I didn’t buy a knife from him that day.

It wasn’t easy telling him no — not because I am afraid of saying no but because I am afraid of saying no to a man with a bag full of knives which translates to very little sales and a whole lot of rejection.

A few months later, as a wedding gift, Jamal gifted me a utility knife with a simple but elegant engraving, “Felicidades.”

It has been more than ten years since our wedding, and I still use that knife almost daily. I chuckle every time I split my Pamplemousse La Croix can in two before stuffing it into a rotisserie chicken.

I don’t resent Jamal.

I, too, have fallen prey to the get-rich allure of Multi-Level Marketing schemes.

For me, it wasn’t so much the door-knocking sales opportunities but the seminars where they teach you all the secrets of the one percent. I am saddened to admit that I have been to more than one of those.

I remember the feeling of excitement at the first one I went to.

There I was, eagerly taking a step toward becoming a millionaire.

It wasn’t my first step, either. I read the book on the financial pseudo-celebrity behind the seminar. The books are always different enough to create a brand but similar enough to recognize what they are when they are displayed at bookstores.

“Poor Niece, Rich Aunt; A multimillionaire’s Neocortex, The Millionaire on the cul-de-sac, Holey-Moley, our neighbors are rich!”

There I was, a brand new immigrant, ready to consume all the information to get me started on the oh-so-American path from rags to riches. The seminar organizers were prepared to give me even more than I had bargained for. I got a tote bag and a thumb drive.

“Wow, being rich makes you generous. This is the reason I moved to the States!” I thought.

I took with me the only person I knew was interested in being rich more than I was — my mom.

We took our seats closer to the front. After all, the back is for people not ready for overwhelming wealth.

The presentation had no real insider tips. There was no guy from the book cover.
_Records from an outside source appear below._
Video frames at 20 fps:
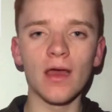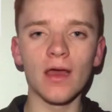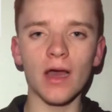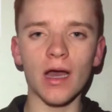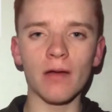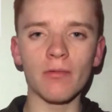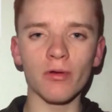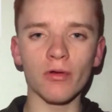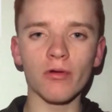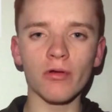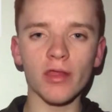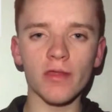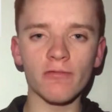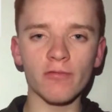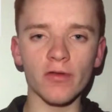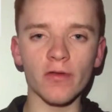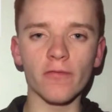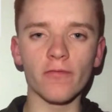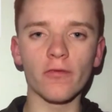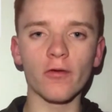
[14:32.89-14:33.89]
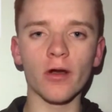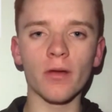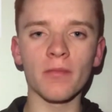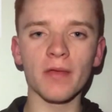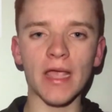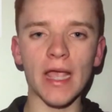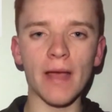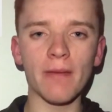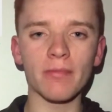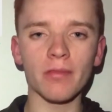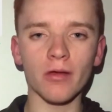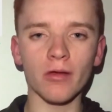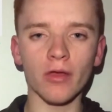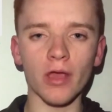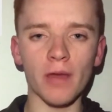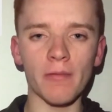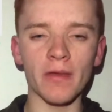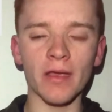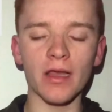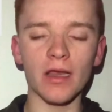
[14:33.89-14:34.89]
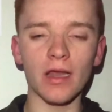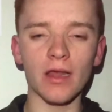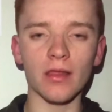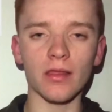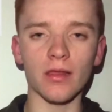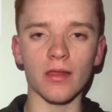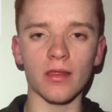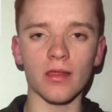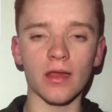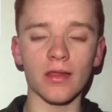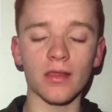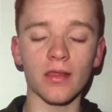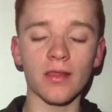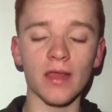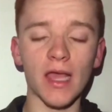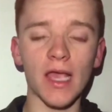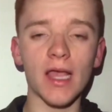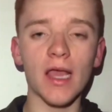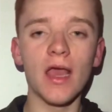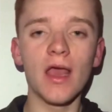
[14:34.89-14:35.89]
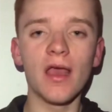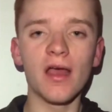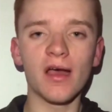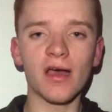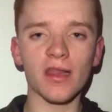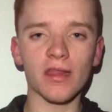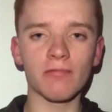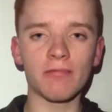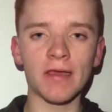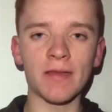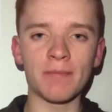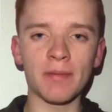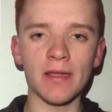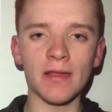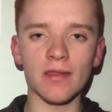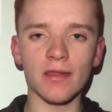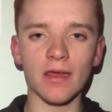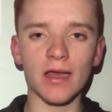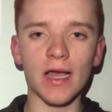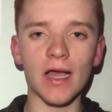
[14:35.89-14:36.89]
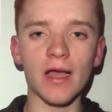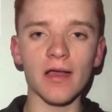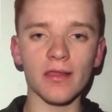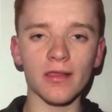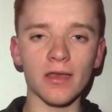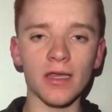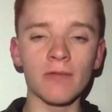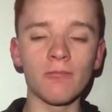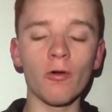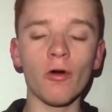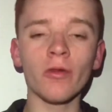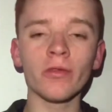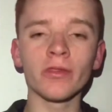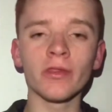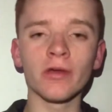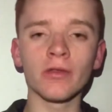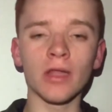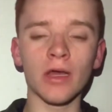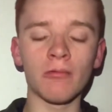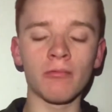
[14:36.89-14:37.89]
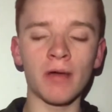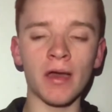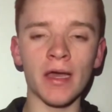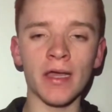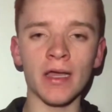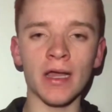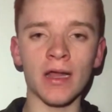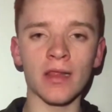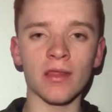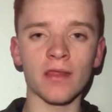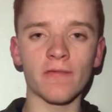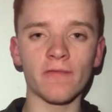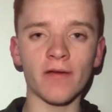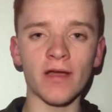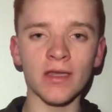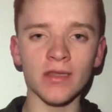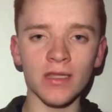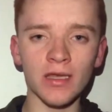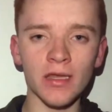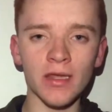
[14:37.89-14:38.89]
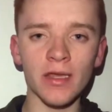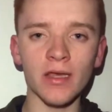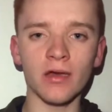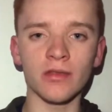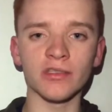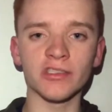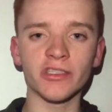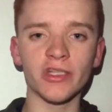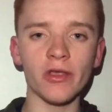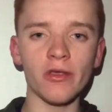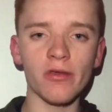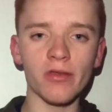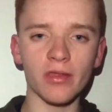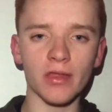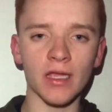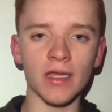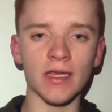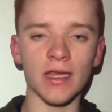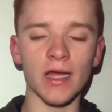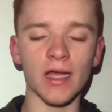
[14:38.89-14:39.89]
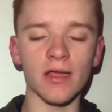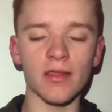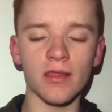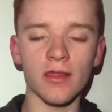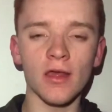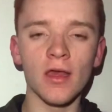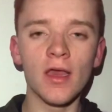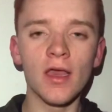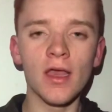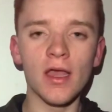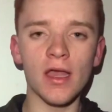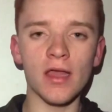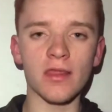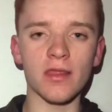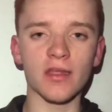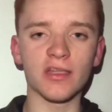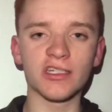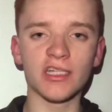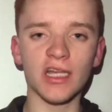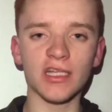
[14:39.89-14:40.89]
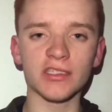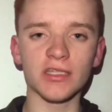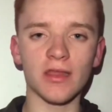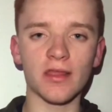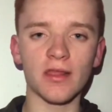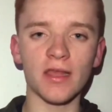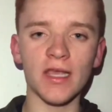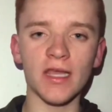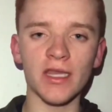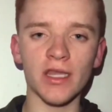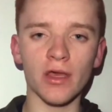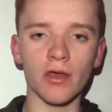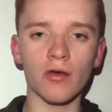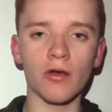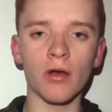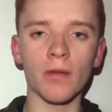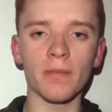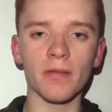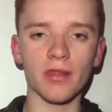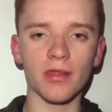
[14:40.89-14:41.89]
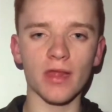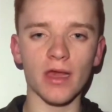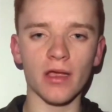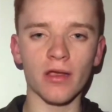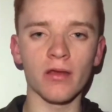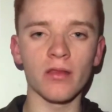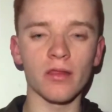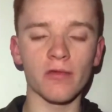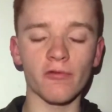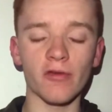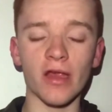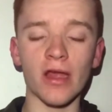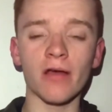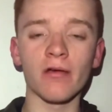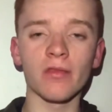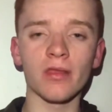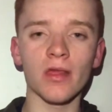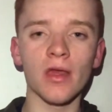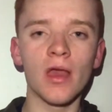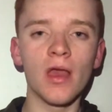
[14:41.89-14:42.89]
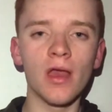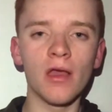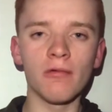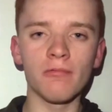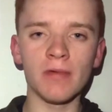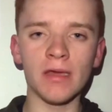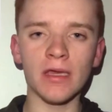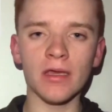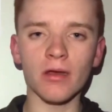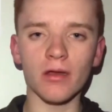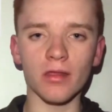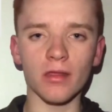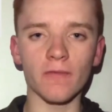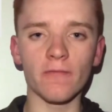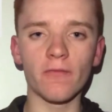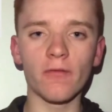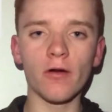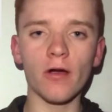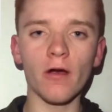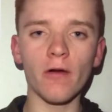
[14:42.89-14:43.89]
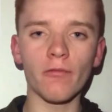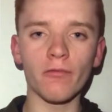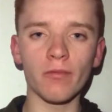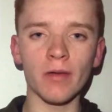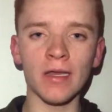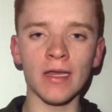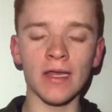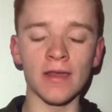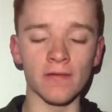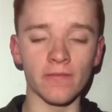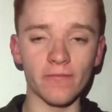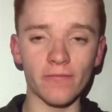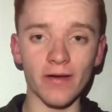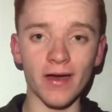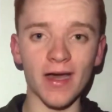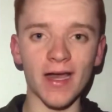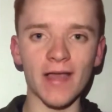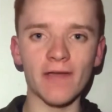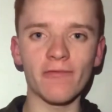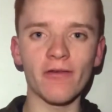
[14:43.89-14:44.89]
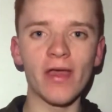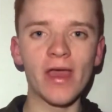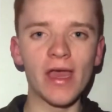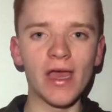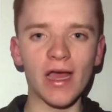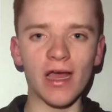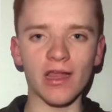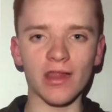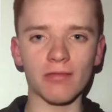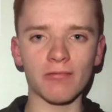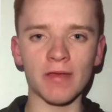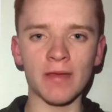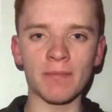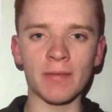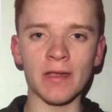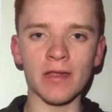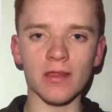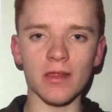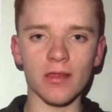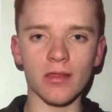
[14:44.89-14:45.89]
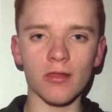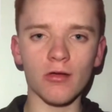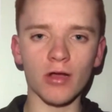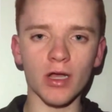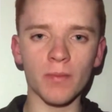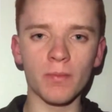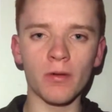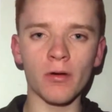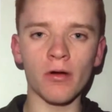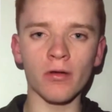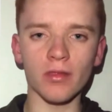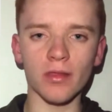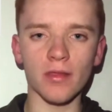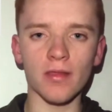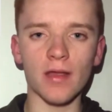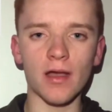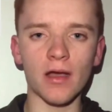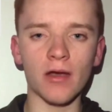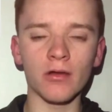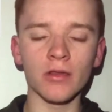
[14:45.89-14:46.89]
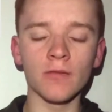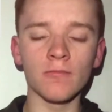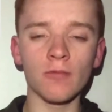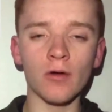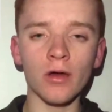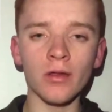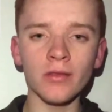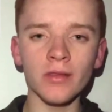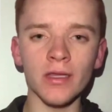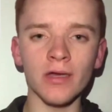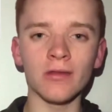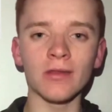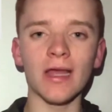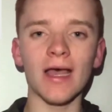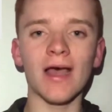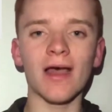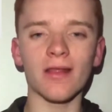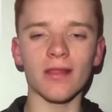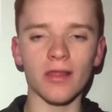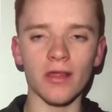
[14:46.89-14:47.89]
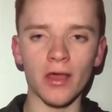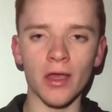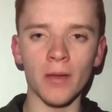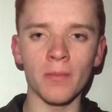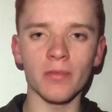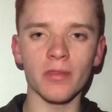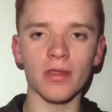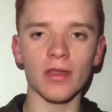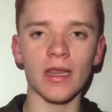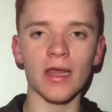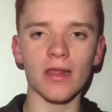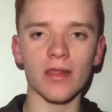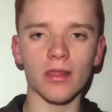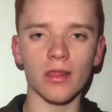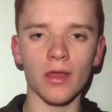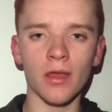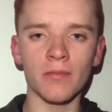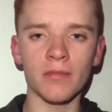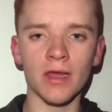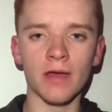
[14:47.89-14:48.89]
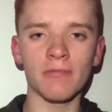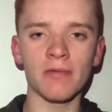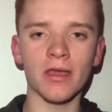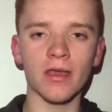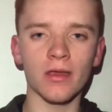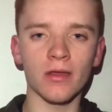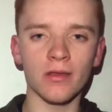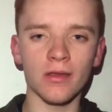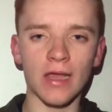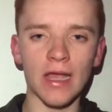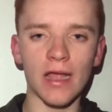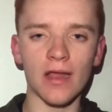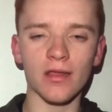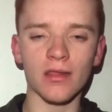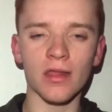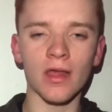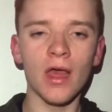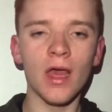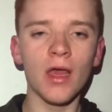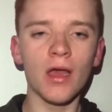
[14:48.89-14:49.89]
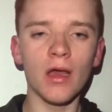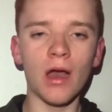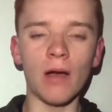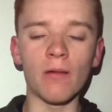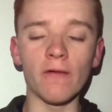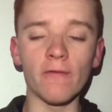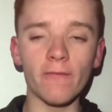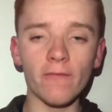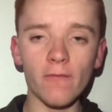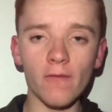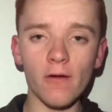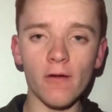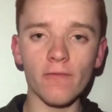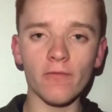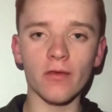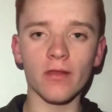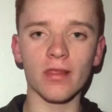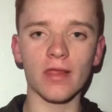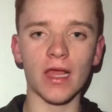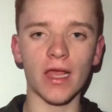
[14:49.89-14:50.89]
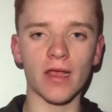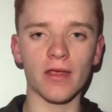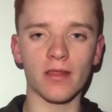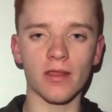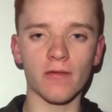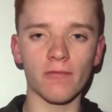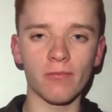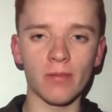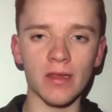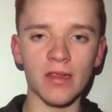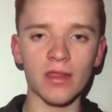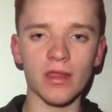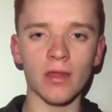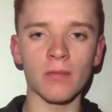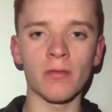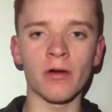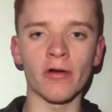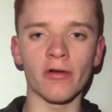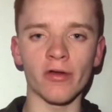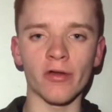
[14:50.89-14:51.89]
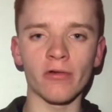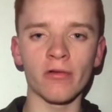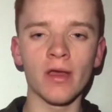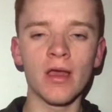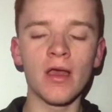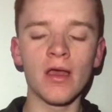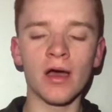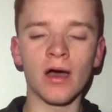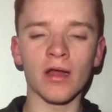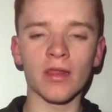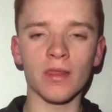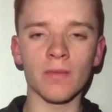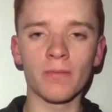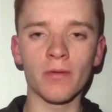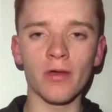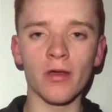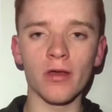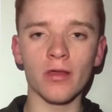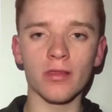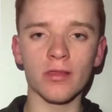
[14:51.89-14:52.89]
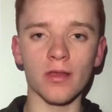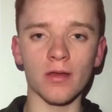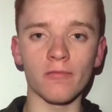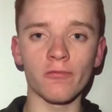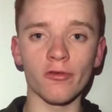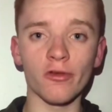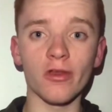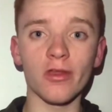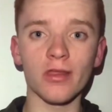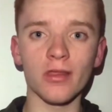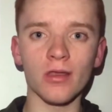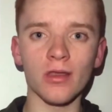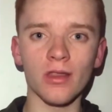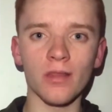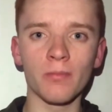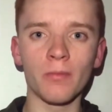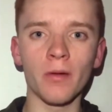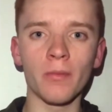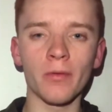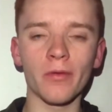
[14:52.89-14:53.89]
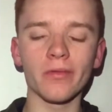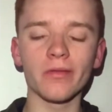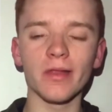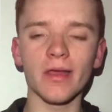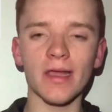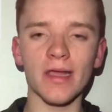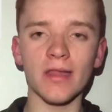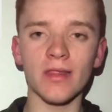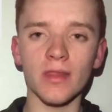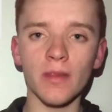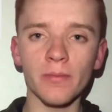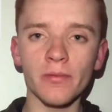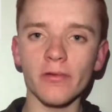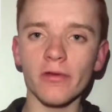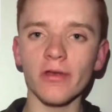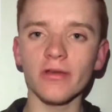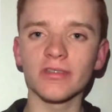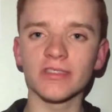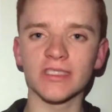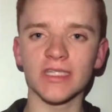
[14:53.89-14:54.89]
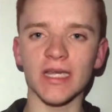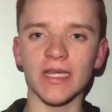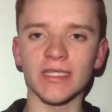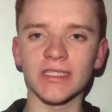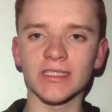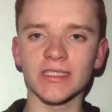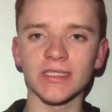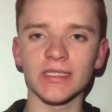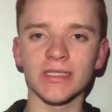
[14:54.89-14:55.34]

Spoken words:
Our good run of form kept on going last Saturday as we beat Guiseley 1-0 away, and finally on Tuesday night in the Cheshire Senior Cup second round we got a 4th win in 5 as we beat Stockport Town 1-0 at home. So let's hope that we can get our 4th consecutive win tomorrow and burst Royston's bubble in the process.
The seminar was just a hard sale from a guy I had never heard of before who shouted at us, “If you don’t buy the next seminar, you are a loser, and you will forever be broke!!!”

I wasn’t convinced, but when I saw the first person sign up, I told my mom, “Let’s put this on our credit card,” which meant her credit card. “It will more than pay for itself when we are eating gold caviar in Tahiti with the rest of the family.”

Gold caviar is not a thing, but it sounds super fancy.

The seminar wasn’t that expensive. It was five hundred dollars, but I didn’t have an extra five hundred dollars or a credit card to my name. I had just moved to the United States from Colombia, and at 23, I was a nobody to the credit bureaus. My only credit record at the time was buying a beat-up, gray Nissan Sentra with tinted windows shared by my entire family for the first few years we were here.

I later learned the car was salvaged from an awful accident and had no airbag, a detail my car dealer forgot to mention when she saddled us up with an “immigrant-exclusive” 30% APR auto loan.

My mom agreed, and we put the seminar on her card. The date for the next seminar was set, and we were going to learn about all the secrets of rich people, handshakes and all.